(Collected data)
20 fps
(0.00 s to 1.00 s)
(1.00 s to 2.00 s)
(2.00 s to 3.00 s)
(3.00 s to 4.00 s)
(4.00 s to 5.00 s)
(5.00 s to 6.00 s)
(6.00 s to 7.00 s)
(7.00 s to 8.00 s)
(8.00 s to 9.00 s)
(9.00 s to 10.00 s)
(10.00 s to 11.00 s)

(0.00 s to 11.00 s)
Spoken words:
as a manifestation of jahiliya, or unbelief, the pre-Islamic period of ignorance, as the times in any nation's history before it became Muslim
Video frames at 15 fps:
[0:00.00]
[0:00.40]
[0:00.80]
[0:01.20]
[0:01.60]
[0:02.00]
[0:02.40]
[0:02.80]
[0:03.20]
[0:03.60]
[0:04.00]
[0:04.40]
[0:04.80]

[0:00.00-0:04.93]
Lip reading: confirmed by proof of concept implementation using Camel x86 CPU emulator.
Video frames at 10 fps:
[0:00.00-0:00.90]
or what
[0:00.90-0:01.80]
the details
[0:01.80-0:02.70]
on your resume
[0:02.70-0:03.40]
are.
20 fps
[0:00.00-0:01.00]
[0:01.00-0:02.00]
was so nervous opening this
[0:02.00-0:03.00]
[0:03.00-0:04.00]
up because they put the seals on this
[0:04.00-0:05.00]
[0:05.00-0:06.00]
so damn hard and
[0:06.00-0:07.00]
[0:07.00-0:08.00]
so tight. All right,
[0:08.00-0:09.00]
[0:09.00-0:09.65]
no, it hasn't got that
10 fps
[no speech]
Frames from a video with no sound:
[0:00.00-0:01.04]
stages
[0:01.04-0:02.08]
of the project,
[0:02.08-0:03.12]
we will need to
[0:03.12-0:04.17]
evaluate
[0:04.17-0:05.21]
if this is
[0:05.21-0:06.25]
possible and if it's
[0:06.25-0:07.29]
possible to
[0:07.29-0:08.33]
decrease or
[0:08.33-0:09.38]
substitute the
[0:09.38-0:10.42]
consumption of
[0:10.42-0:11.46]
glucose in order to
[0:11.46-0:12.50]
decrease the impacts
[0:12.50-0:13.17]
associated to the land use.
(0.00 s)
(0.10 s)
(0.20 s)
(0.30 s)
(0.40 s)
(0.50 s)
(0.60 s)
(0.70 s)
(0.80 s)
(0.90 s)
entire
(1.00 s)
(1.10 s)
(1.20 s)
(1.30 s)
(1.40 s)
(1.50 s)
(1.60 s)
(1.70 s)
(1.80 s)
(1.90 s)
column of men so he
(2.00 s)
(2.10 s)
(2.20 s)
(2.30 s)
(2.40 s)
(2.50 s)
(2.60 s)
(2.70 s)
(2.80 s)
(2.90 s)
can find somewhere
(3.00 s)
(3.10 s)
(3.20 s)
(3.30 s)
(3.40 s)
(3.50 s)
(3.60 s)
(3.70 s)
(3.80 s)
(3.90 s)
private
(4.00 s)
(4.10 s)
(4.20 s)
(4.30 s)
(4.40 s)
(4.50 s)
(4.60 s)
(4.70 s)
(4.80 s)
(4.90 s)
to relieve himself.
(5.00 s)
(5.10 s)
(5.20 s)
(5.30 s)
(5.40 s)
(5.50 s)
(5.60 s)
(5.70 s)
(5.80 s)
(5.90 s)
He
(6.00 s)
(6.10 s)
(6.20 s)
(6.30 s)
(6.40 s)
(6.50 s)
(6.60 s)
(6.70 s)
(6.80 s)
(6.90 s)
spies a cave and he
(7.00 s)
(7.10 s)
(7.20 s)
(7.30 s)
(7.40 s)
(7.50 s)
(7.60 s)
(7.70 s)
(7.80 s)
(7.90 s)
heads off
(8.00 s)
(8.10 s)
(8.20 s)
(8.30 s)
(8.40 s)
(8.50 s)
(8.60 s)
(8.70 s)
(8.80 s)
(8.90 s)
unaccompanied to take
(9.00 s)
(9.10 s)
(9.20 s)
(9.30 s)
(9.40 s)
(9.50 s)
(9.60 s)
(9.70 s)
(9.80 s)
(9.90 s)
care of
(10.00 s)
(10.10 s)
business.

What to produce
Reproduce each line of the entries above from the one containing "[0:12.50-0:13.17]" through the last, exactly, and no other line.

Finished task
[0:12.50-0:13.17]
associated to the land use.
(0.00 s)
(0.10 s)
(0.20 s)
(0.30 s)
(0.40 s)
(0.50 s)
(0.60 s)
(0.70 s)
(0.80 s)
(0.90 s)
entire
(1.00 s)
(1.10 s)
(1.20 s)
(1.30 s)
(1.40 s)
(1.50 s)
(1.60 s)
(1.70 s)
(1.80 s)
(1.90 s)
column of men so he
(2.00 s)
(2.10 s)
(2.20 s)
(2.30 s)
(2.40 s)
(2.50 s)
(2.60 s)
(2.70 s)
(2.80 s)
(2.90 s)
can find somewhere
(3.00 s)
(3.10 s)
(3.20 s)
(3.30 s)
(3.40 s)
(3.50 s)
(3.60 s)
(3.70 s)
(3.80 s)
(3.90 s)
private
(4.00 s)
(4.10 s)
(4.20 s)
(4.30 s)
(4.40 s)
(4.50 s)
(4.60 s)
(4.70 s)
(4.80 s)
(4.90 s)
to relieve himself.
(5.00 s)
(5.10 s)
(5.20 s)
(5.30 s)
(5.40 s)
(5.50 s)
(5.60 s)
(5.70 s)
(5.80 s)
(5.90 s)
He
(6.00 s)
(6.10 s)
(6.20 s)
(6.30 s)
(6.40 s)
(6.50 s)
(6.60 s)
(6.70 s)
(6.80 s)
(6.90 s)
spies a cave and he
(7.00 s)
(7.10 s)
(7.20 s)
(7.30 s)
(7.40 s)
(7.50 s)
(7.60 s)
(7.70 s)
(7.80 s)
(7.90 s)
heads off
(8.00 s)
(8.10 s)
(8.20 s)
(8.30 s)
(8.40 s)
(8.50 s)
(8.60 s)
(8.70 s)
(8.80 s)
(8.90 s)
unaccompanied to take
(9.00 s)
(9.10 s)
(9.20 s)
(9.30 s)
(9.40 s)
(9.50 s)
(9.60 s)
(9.70 s)
(9.80 s)
(9.90 s)
care of
(10.00 s)
(10.10 s)
business.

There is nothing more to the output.